= Taxation in New Jersey =

Overview of taxation in the U.S. state of New Jersey

The U.S. state of New Jersey levies a state personal income tax and state corporate income tax and a state sales tax. Property taxes are also levied by municipalities, counties, and school districts.

==History==
From the founding of the New Jersey colony to the 1870s, the main form of taxation was property taxes.

==Personal income tax==

The tax table below will show in detail the New Jersey state income tax rates by income tax bracket(s).
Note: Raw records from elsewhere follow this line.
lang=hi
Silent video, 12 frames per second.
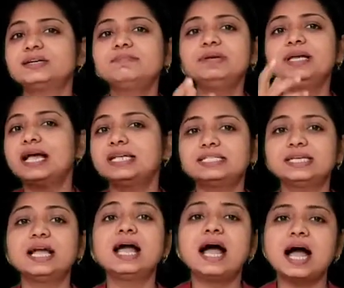जब भी
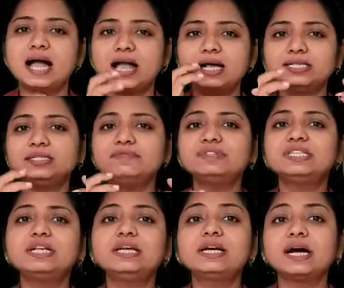ऐसे आकाशीय
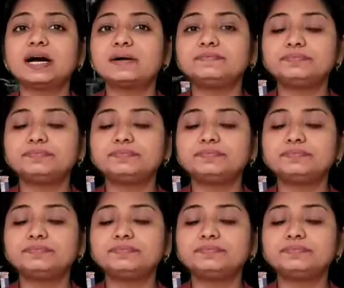बिजली का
There are 6 income tax brackets for New Jersey.

Tax brackets for individuals are provided below:
- For earnings between $1 and $20,000, the tax rate on every dollar of income earned is 1.4%.
- For earnings between $20,001 and $35,000, the tax rate on every dollar of income earned is 1.75%.
- For earnings between $35,001 and $40,000, the tax rate on every dollar of income earned is 3.5%.
- For earnings between $40,001 and $75,000, the tax rate on every dollar of income earned is 5.525%.
- For earnings between $75,001 and $500,000, the tax rate on every dollar of income earned is 6.37%.
- For earnings of $500,001 and over, the tax rate on every dollar of income earned is 8.97%.

To give an example, if you filed individually and your earned income was $50,000 your tax would be calculated the following way:
($20,000 (first bracket) x 1.4%) + ($15,000 (second bracket) x 1.75%) + ($5,000 (third bracket) x 3.5%) + ($10,000 (fourth bracket) x 5.525%) = $280 + $262.50 + $175 + $552.50 = $1,270, for an overall rate of 2.54%.
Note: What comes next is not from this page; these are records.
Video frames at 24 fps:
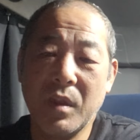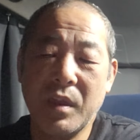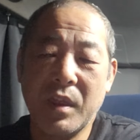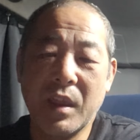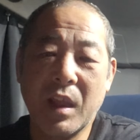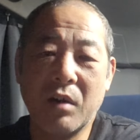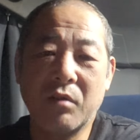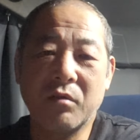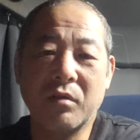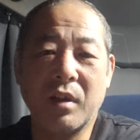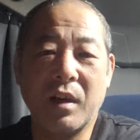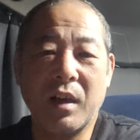
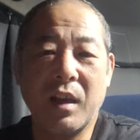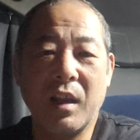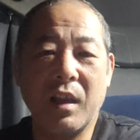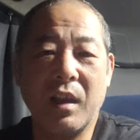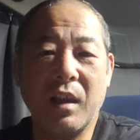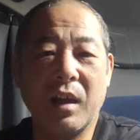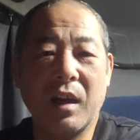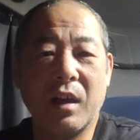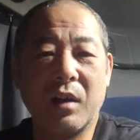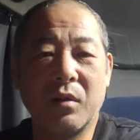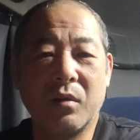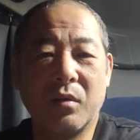なので
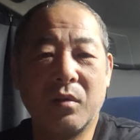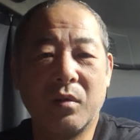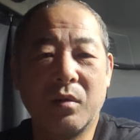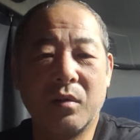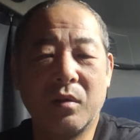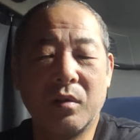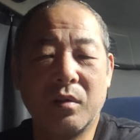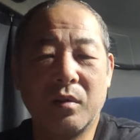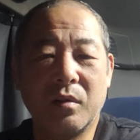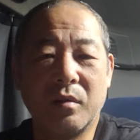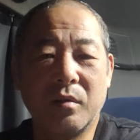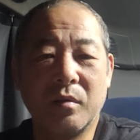ね、あ
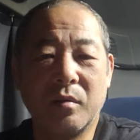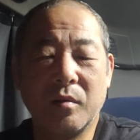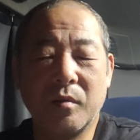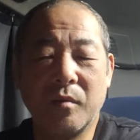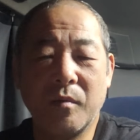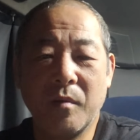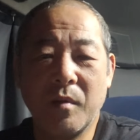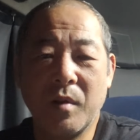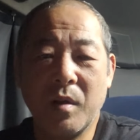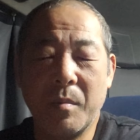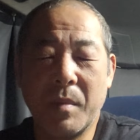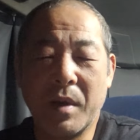
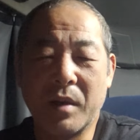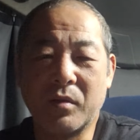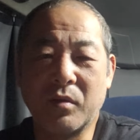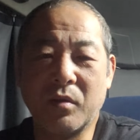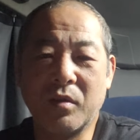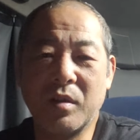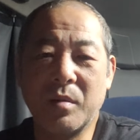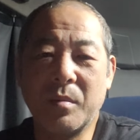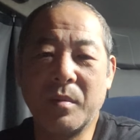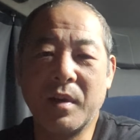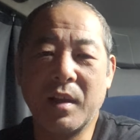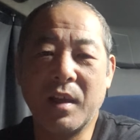のー、まあ、そ
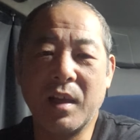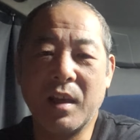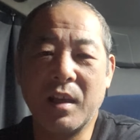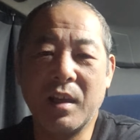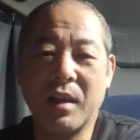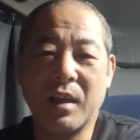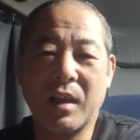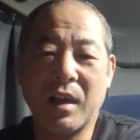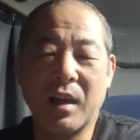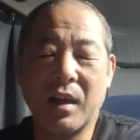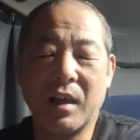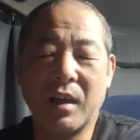れでもね、
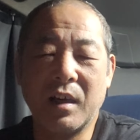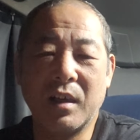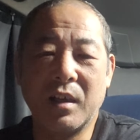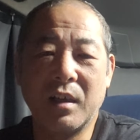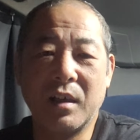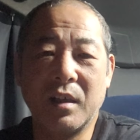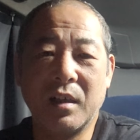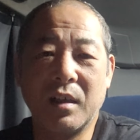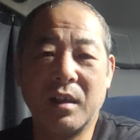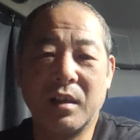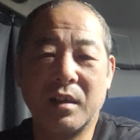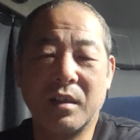い
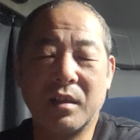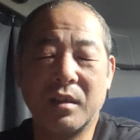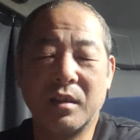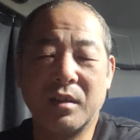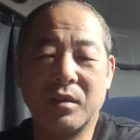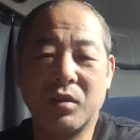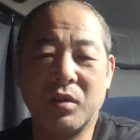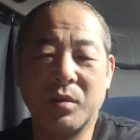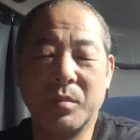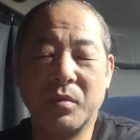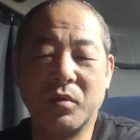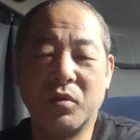や、
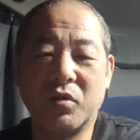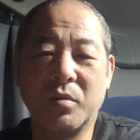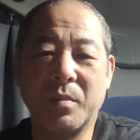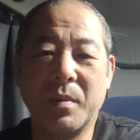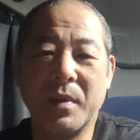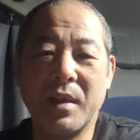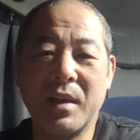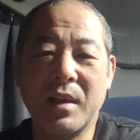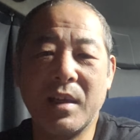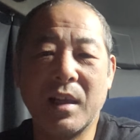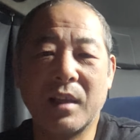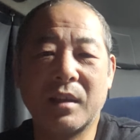自分
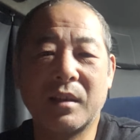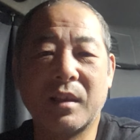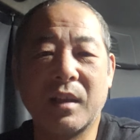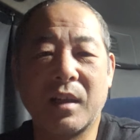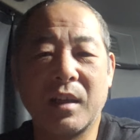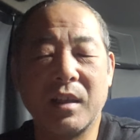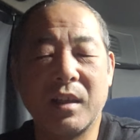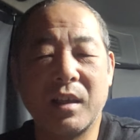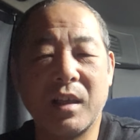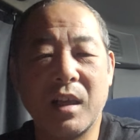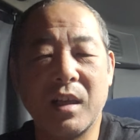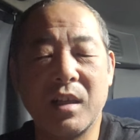クビになったら
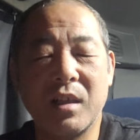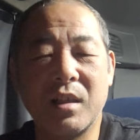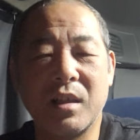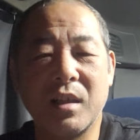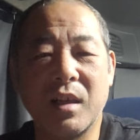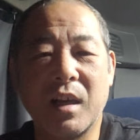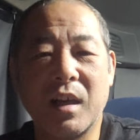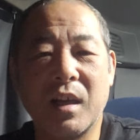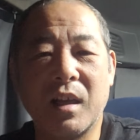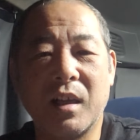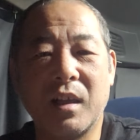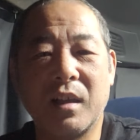いけんし
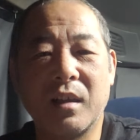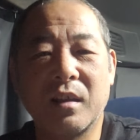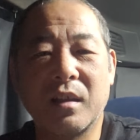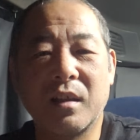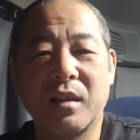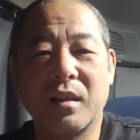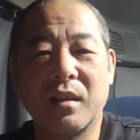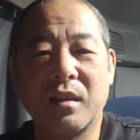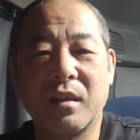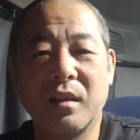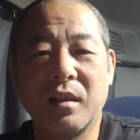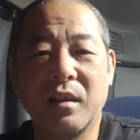
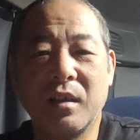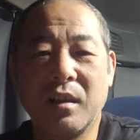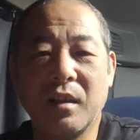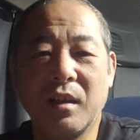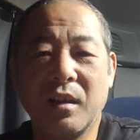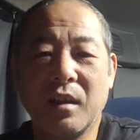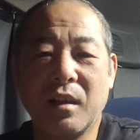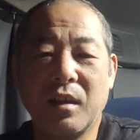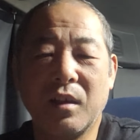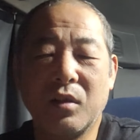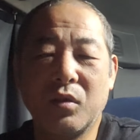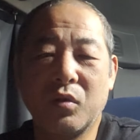な、
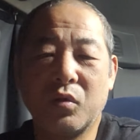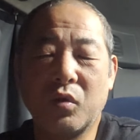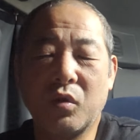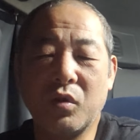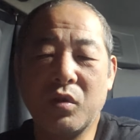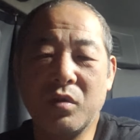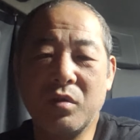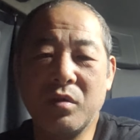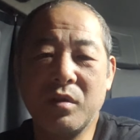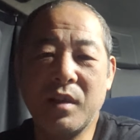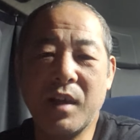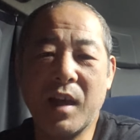と
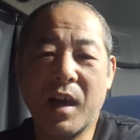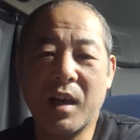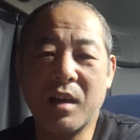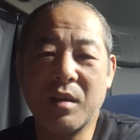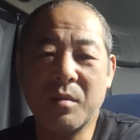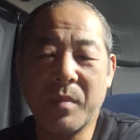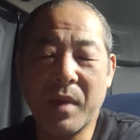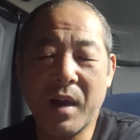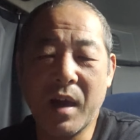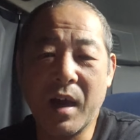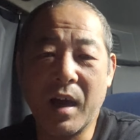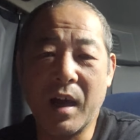いうんであれ
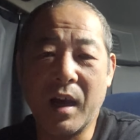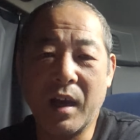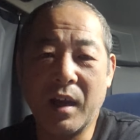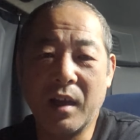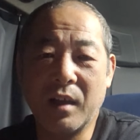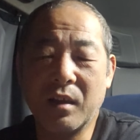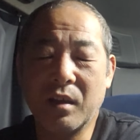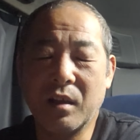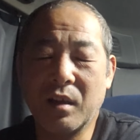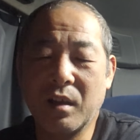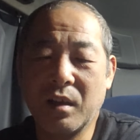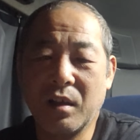ば、
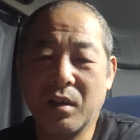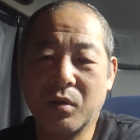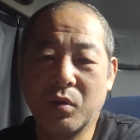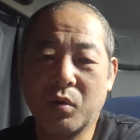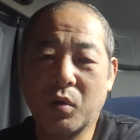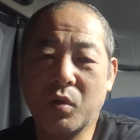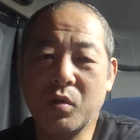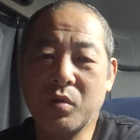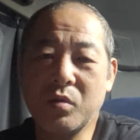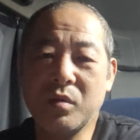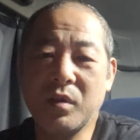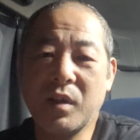
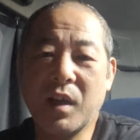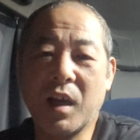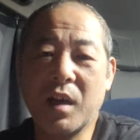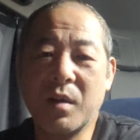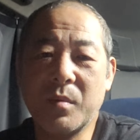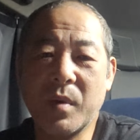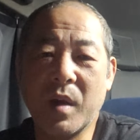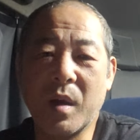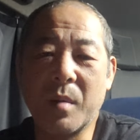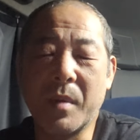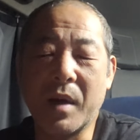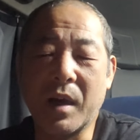というんであれ
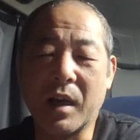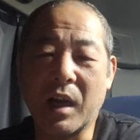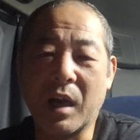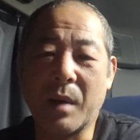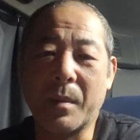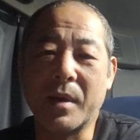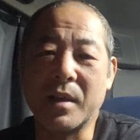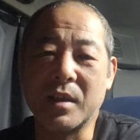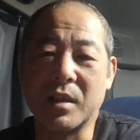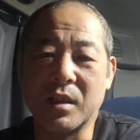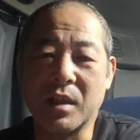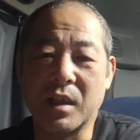ば、まあ
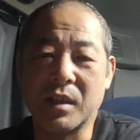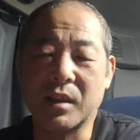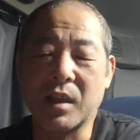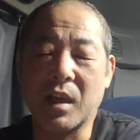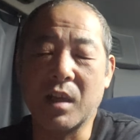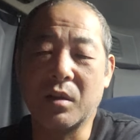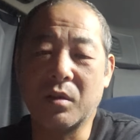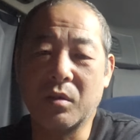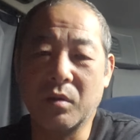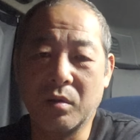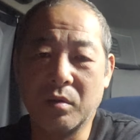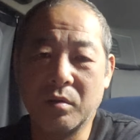我慢しなさ
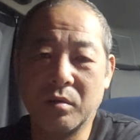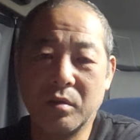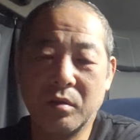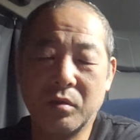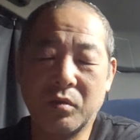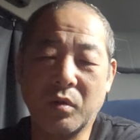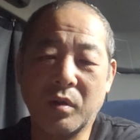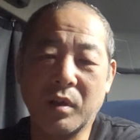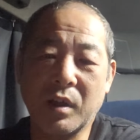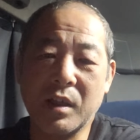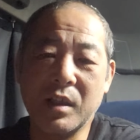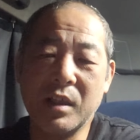いと。
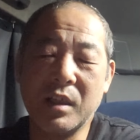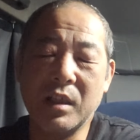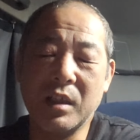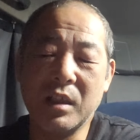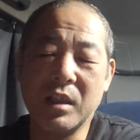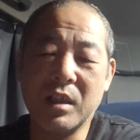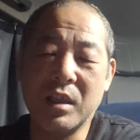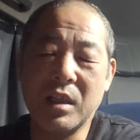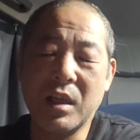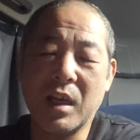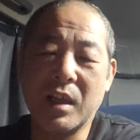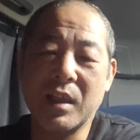それが
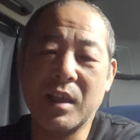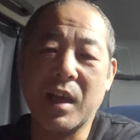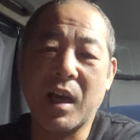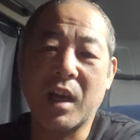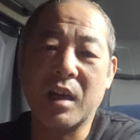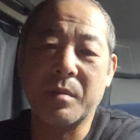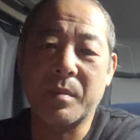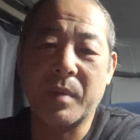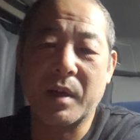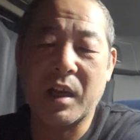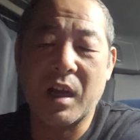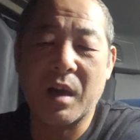嫌であ
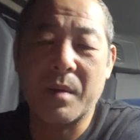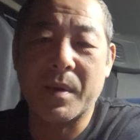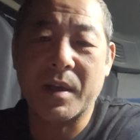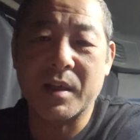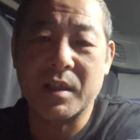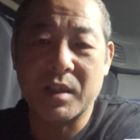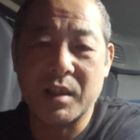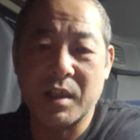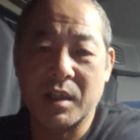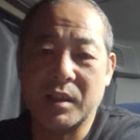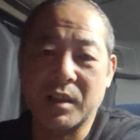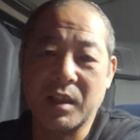れば我慢
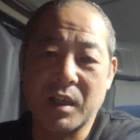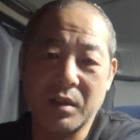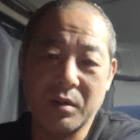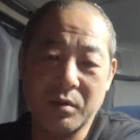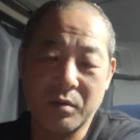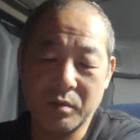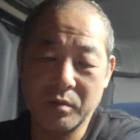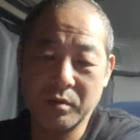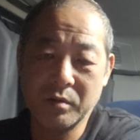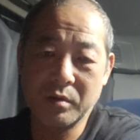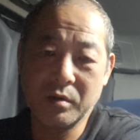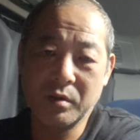しなさい
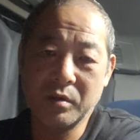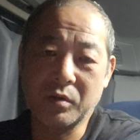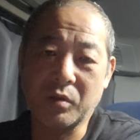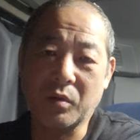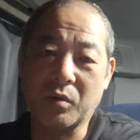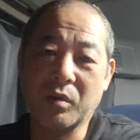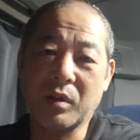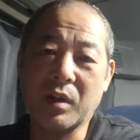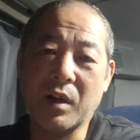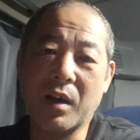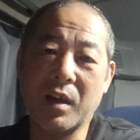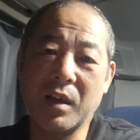と。そ
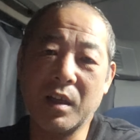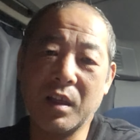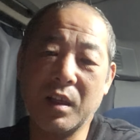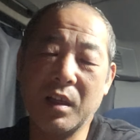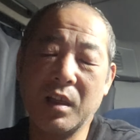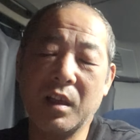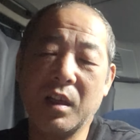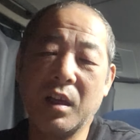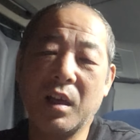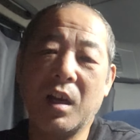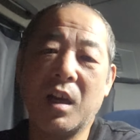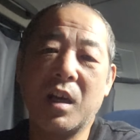の代わ
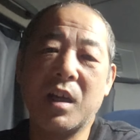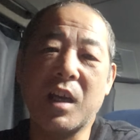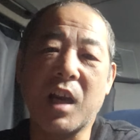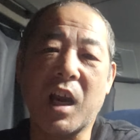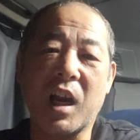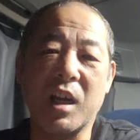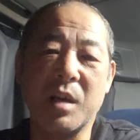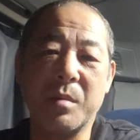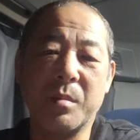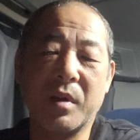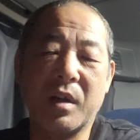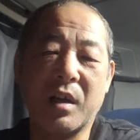り、
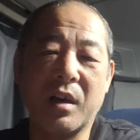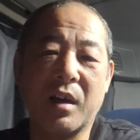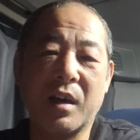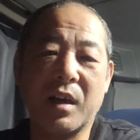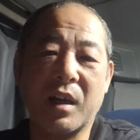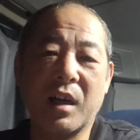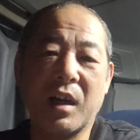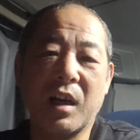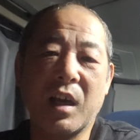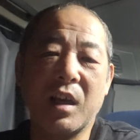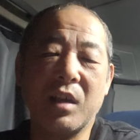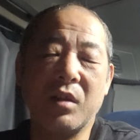何も変わ
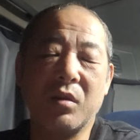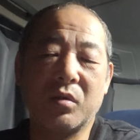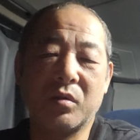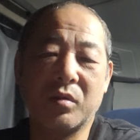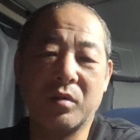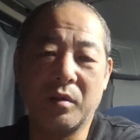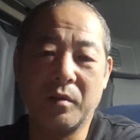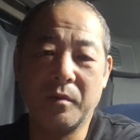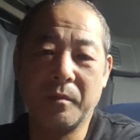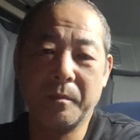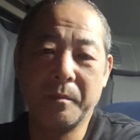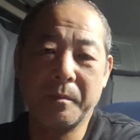らないよ
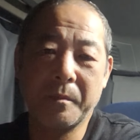と。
Beginning in 2019, the top marginal rate will be raised to 10.75% for incomes over $5 million, making it the second highest top marginal tax rate in the nation (after California's top rate of 13.3%).

==Sales tax==
New Jersey has a 6.625% state sales tax, which was cut in steps from the previous rate of 7%. All revenues are deposited in the State Treasury for general state use; nothing goes to municipalities.

In urban enterprise zones, the state sales tax is cut in half to encourage economic development, resulting in an effective tax rate of 3.3125%. A full list of urban enterprise zones is available on the State of New Jersey website.
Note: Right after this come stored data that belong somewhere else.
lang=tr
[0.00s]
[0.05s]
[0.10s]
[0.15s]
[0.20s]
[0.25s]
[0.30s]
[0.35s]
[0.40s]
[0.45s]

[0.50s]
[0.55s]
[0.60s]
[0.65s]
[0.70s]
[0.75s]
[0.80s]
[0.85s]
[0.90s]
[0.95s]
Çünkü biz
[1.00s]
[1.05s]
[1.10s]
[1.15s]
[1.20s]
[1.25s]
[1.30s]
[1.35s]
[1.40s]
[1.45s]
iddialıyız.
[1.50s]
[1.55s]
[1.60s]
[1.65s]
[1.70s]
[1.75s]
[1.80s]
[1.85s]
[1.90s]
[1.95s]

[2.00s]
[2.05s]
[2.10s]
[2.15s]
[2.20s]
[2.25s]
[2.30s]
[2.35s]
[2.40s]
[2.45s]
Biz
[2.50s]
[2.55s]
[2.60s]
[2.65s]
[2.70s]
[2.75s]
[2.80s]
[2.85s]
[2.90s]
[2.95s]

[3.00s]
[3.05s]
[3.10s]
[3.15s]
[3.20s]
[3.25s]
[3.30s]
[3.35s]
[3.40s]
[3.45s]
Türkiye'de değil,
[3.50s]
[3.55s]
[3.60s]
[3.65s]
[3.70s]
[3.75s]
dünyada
New Jersey does not charge sales tax on most unprepared foods, household paper products, medicine, and clothing. As of July 1, 2022 New Jersey Does not charge sales tax on medical cannabis. New Jersey does not charge sales tax on gasoline, but gasoline is subject to a $0.418/gallon excise tax.

Cigarettes are subject to a $2.70 per pack excise tax in addition to sales tax.
==Corporate income tax==
New Jersey's current corporate income is 9% for corporation with income greater than $100,000. Companies with income up to $100,000, but greater than $50,000 pay a rate of 7.5% and companies with incomes of $50,000 or less pay a rate of 6.5%. Under a budget deal reached on June 30, 2018, New Jersey's the rate will rise to 11.5% for companies with income over $1 million for the next two years. In the third year it would be decreased to 10.5% before being returned to 9% in the fifth year. New Jersey's top rate of 11.5% will be the second highest in the nation (after Iowa's top rate of 12%).